Your task is to write out every line of the data exactly. Drop the pictures.

EXERCISE MATERIAL Block Start

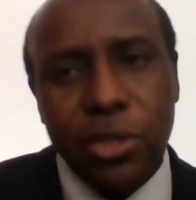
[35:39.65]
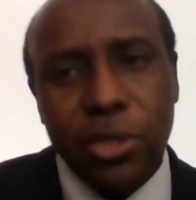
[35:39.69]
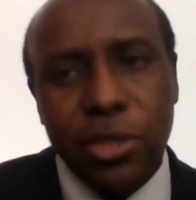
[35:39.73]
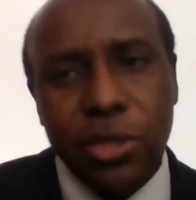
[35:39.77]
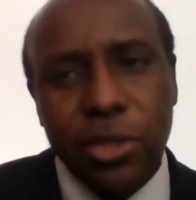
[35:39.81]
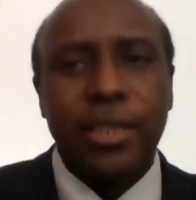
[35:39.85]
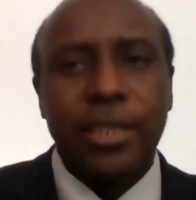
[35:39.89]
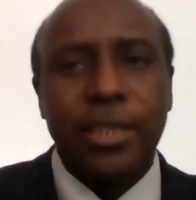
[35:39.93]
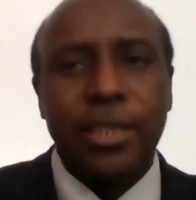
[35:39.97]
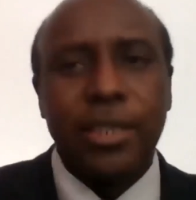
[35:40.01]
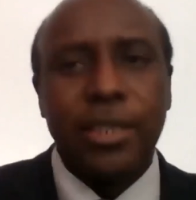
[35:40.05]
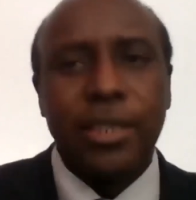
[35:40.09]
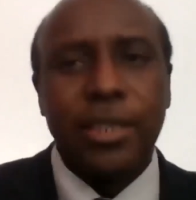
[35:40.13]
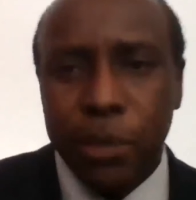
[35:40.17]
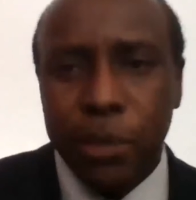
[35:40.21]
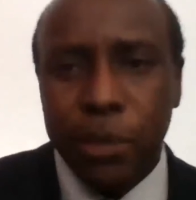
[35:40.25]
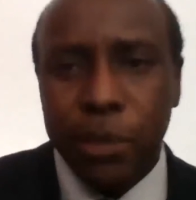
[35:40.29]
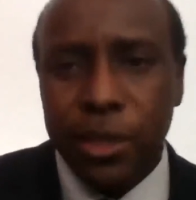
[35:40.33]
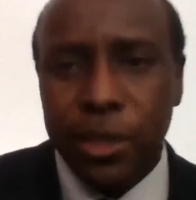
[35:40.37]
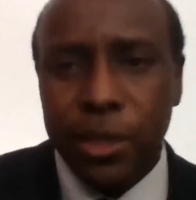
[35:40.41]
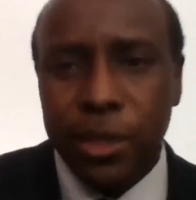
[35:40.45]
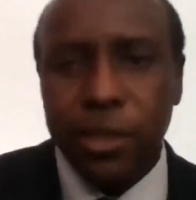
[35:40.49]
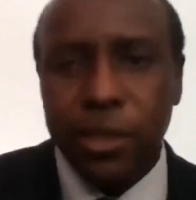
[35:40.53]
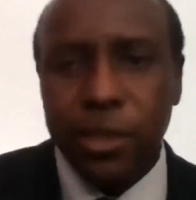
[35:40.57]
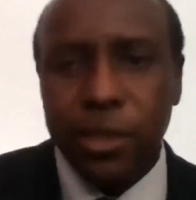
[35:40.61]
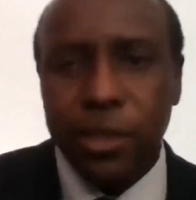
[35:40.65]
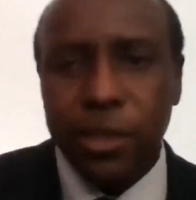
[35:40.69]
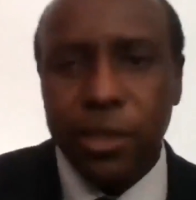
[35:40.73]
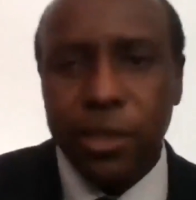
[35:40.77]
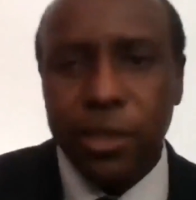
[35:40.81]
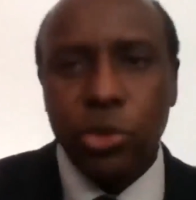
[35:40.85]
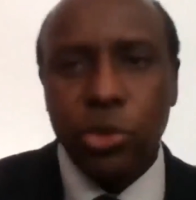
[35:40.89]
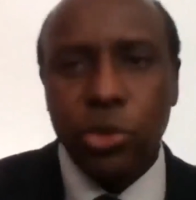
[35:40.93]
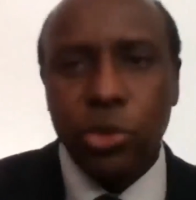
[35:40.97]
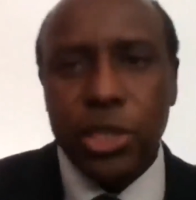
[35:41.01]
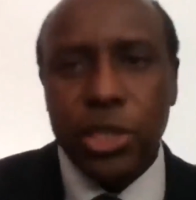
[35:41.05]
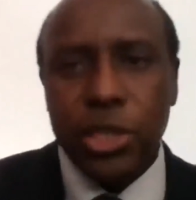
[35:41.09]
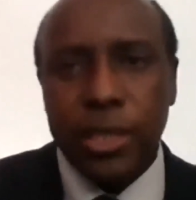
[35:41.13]
It can be
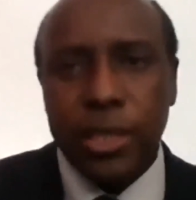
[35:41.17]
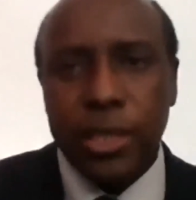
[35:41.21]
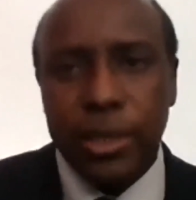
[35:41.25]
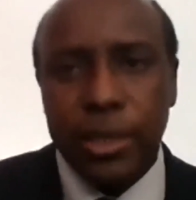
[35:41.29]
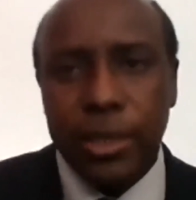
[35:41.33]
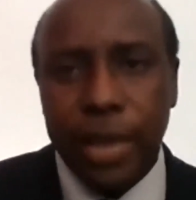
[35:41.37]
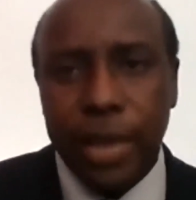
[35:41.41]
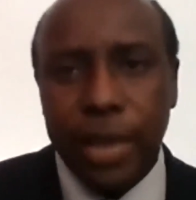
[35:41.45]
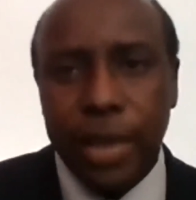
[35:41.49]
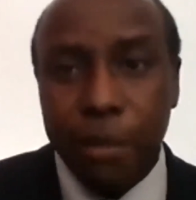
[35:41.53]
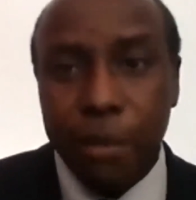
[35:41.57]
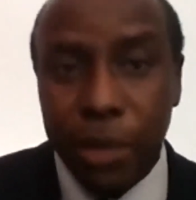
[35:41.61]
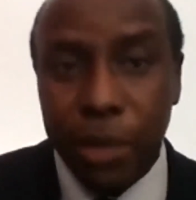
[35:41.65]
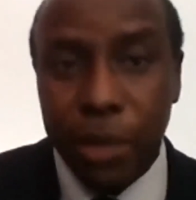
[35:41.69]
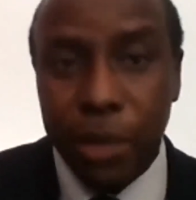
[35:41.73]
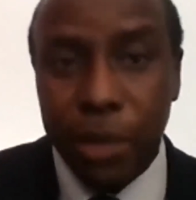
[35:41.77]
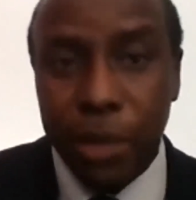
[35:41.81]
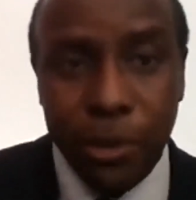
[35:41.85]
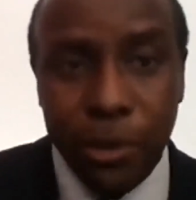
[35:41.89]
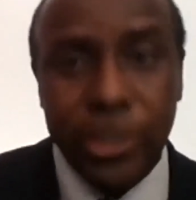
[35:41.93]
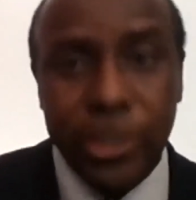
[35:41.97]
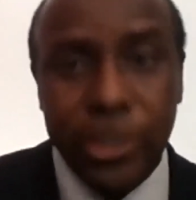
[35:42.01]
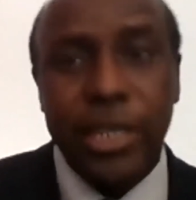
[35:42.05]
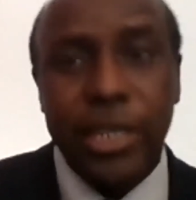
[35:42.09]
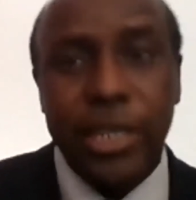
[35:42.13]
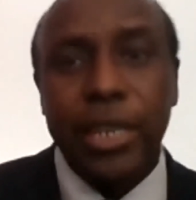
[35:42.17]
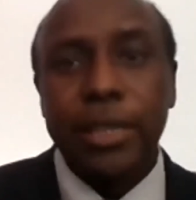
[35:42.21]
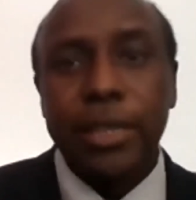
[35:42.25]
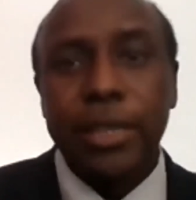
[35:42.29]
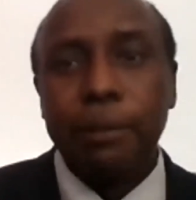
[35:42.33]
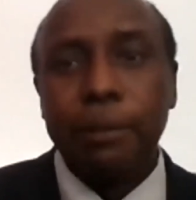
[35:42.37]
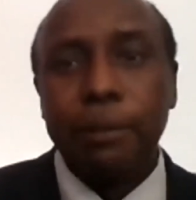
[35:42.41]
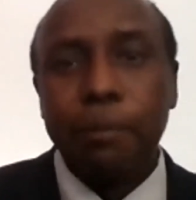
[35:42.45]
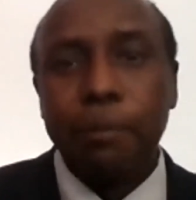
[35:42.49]
used, I believe, operationally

EXERCISE MATERIAL Block End

● RESPONSE BELOW:
[35:39.65]
[35:39.69]
[35:39.73]
[35:39.77]
[35:39.81]
[35:39.85]
[35:39.89]
[35:39.93]
[35:39.97]
[35:40.01]
[35:40.05]
[35:40.09]
[35:40.13]
[35:40.17]
[35:40.21]
[35:40.25]
[35:40.29]
[35:40.33]
[35:40.37]
[35:40.41]
[35:40.45]
[35:40.49]
[35:40.53]
[35:40.57]
[35:40.61]
[35:40.65]
[35:40.69]
[35:40.73]
[35:40.77]
[35:40.81]
[35:40.85]
[35:40.89]
[35:40.93]
[35:40.97]
[35:41.01]
[35:41.05]
[35:41.09]
[35:41.13]
It can be
[35:41.17]
[35:41.21]
[35:41.25]
[35:41.29]
[35:41.33]
[35:41.37]
[35:41.41]
[35:41.45]
[35:41.49]
[35:41.53]
[35:41.57]
[35:41.61]
[35:41.65]
[35:41.69]
[35:41.73]
[35:41.77]
[35:41.81]
[35:41.85]
[35:41.89]
[35:41.93]
[35:41.97]
[35:42.01]
[35:42.05]
[35:42.09]
[35:42.13]
[35:42.17]
[35:42.21]
[35:42.25]
[35:42.29]
[35:42.33]
[35:42.37]
[35:42.41]
[35:42.45]
[35:42.49]
used, I believe, operationally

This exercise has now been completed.